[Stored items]
+++

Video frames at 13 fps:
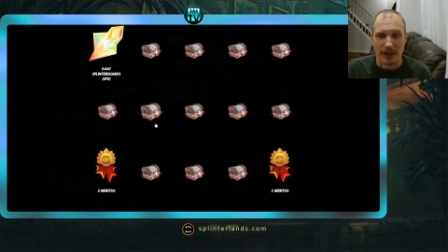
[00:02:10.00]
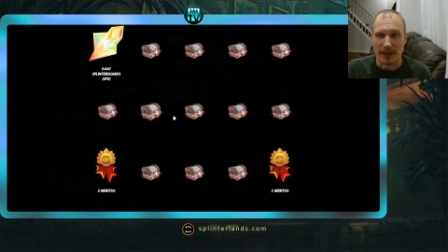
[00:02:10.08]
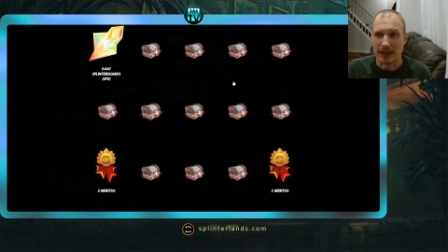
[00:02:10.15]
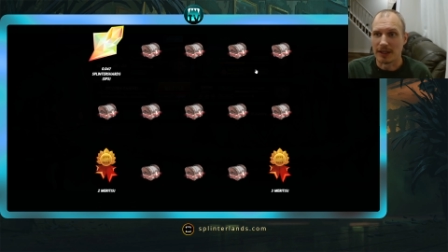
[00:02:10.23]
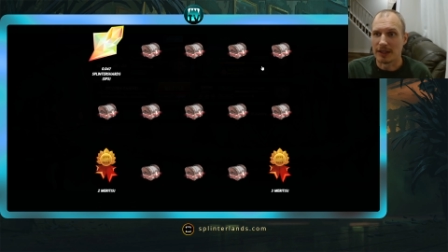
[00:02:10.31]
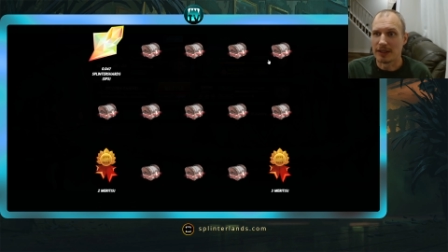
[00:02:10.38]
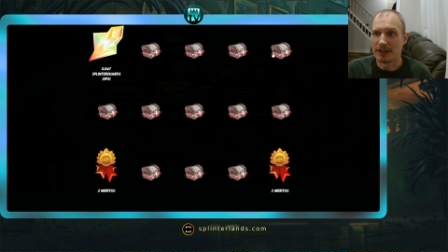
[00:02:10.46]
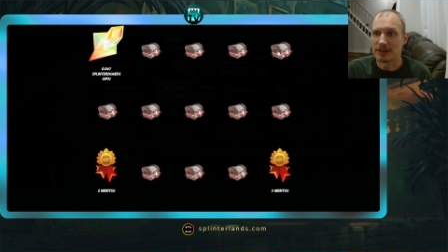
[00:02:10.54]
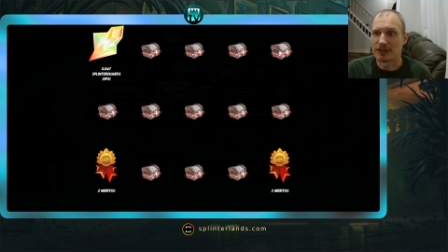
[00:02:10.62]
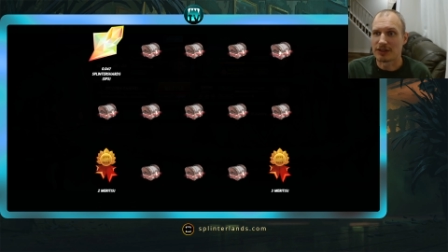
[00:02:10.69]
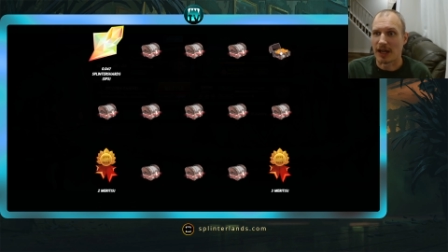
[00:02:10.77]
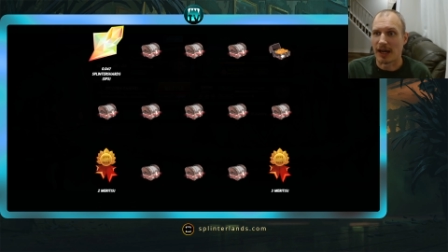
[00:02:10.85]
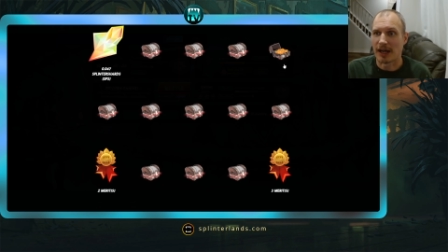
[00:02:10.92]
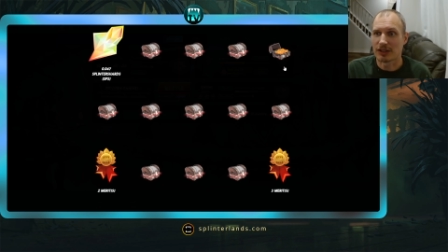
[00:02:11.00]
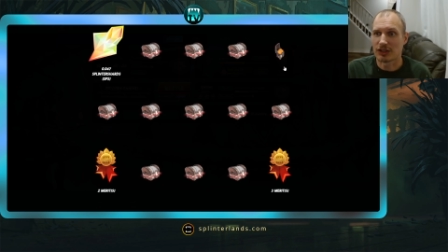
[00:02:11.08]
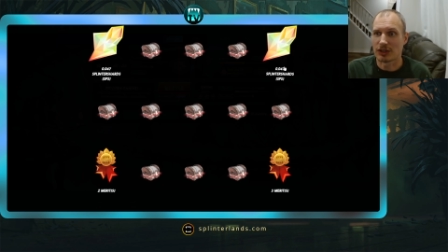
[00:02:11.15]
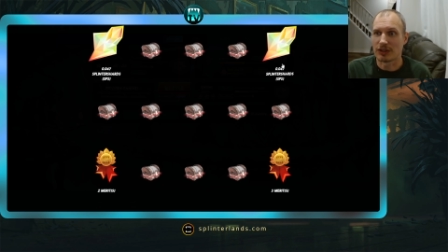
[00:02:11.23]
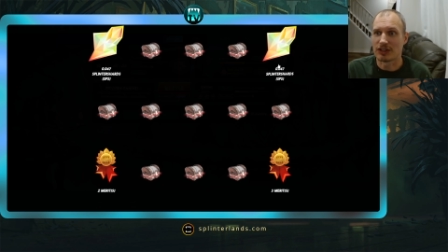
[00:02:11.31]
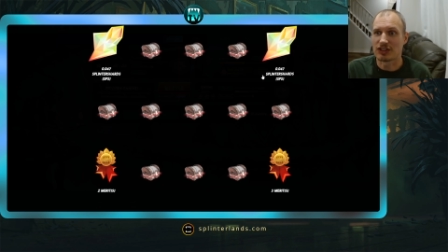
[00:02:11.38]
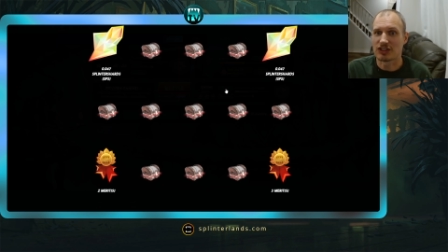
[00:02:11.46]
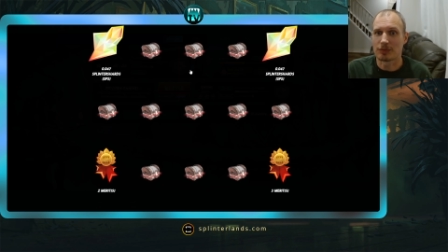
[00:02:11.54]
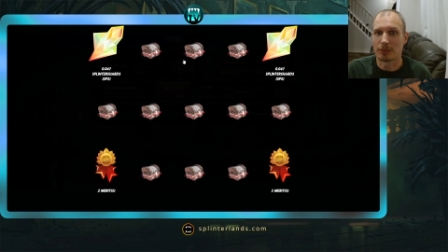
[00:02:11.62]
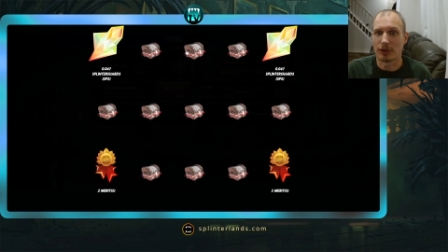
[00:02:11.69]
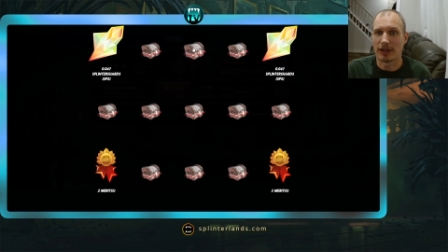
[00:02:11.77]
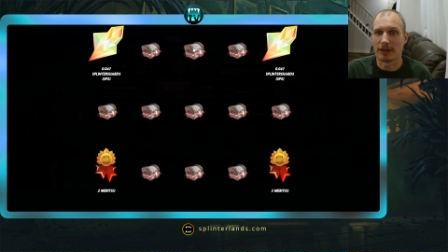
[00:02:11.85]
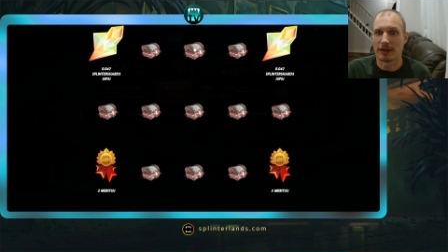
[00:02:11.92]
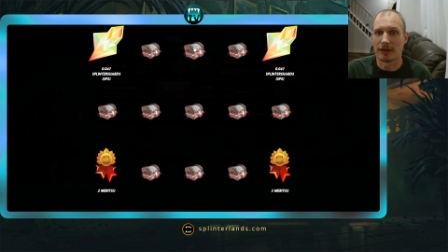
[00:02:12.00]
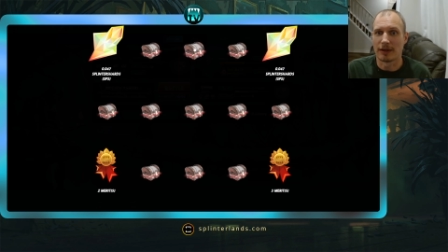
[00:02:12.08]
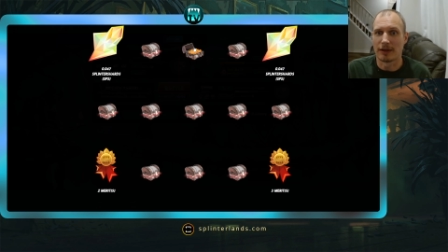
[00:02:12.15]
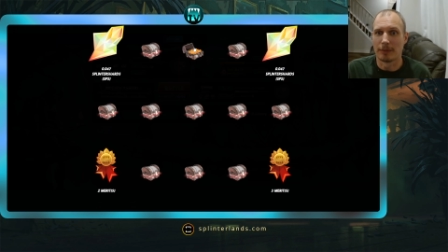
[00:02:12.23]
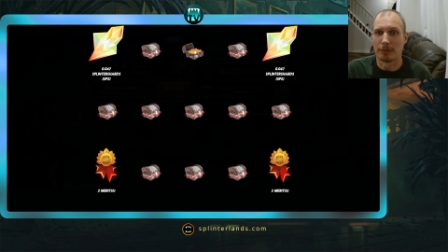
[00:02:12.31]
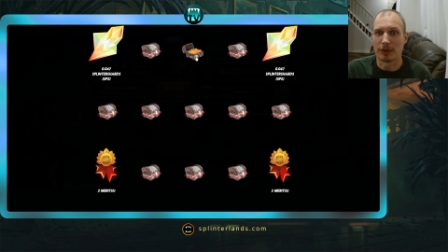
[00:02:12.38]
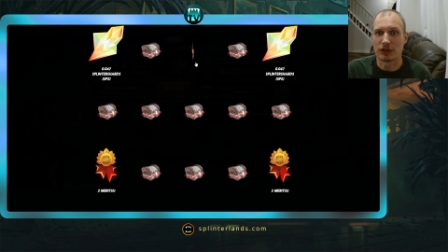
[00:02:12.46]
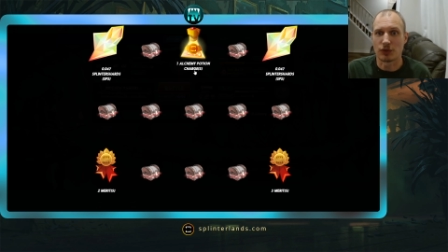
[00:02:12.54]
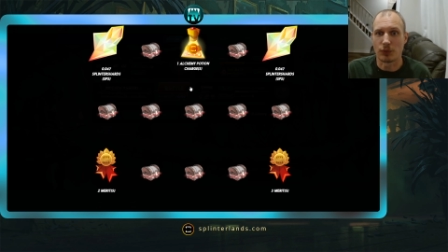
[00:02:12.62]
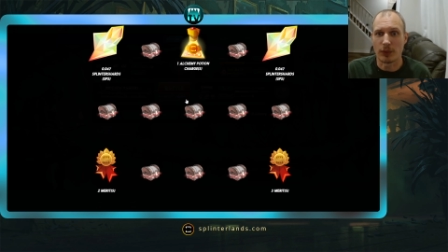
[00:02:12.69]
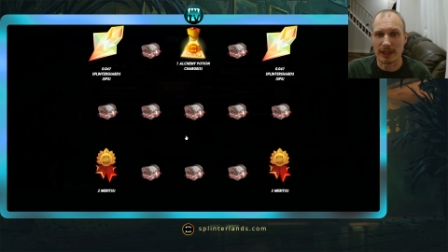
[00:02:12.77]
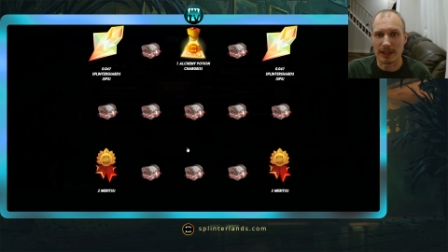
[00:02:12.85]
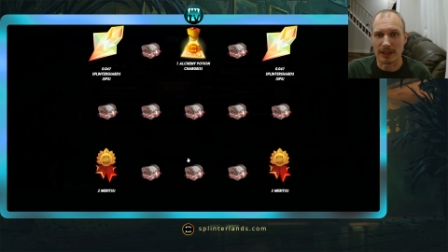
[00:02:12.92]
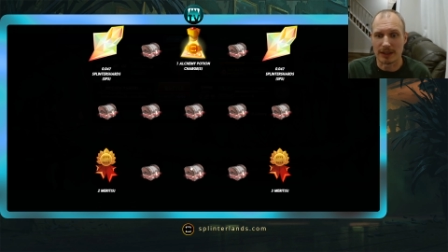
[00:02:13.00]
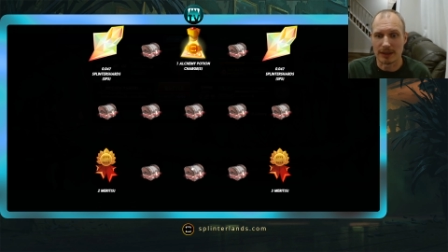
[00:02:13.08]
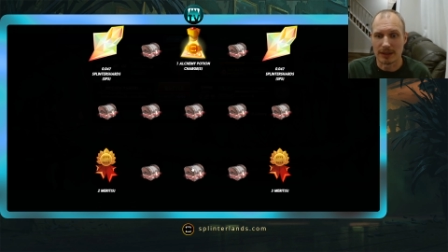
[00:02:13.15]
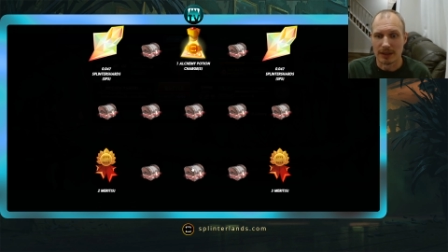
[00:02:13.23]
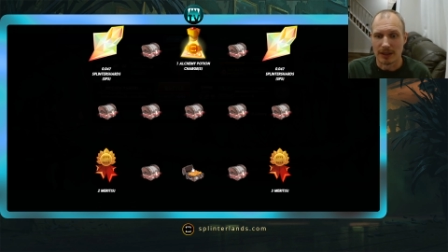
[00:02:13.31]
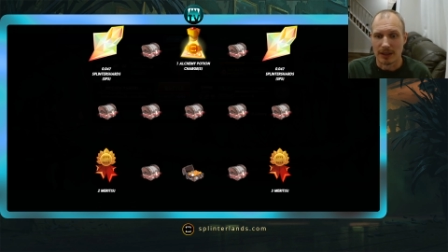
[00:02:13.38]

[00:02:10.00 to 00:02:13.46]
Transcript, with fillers: is actually split between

+++

- Aim of the exercise -
What the answer needs is every line from the one with "[00:02:12.85]" through the last line of the data, reproduced word for word and with pictures omitted.

- Result -
[00:02:12.85]
[00:02:12.92]
[00:02:13.00]
[00:02:13.08]
[00:02:13.15]
[00:02:13.23]
[00:02:13.31]
[00:02:13.38]

[00:02:10.00 to 00:02:13.46]
Transcript, with fillers: is actually split between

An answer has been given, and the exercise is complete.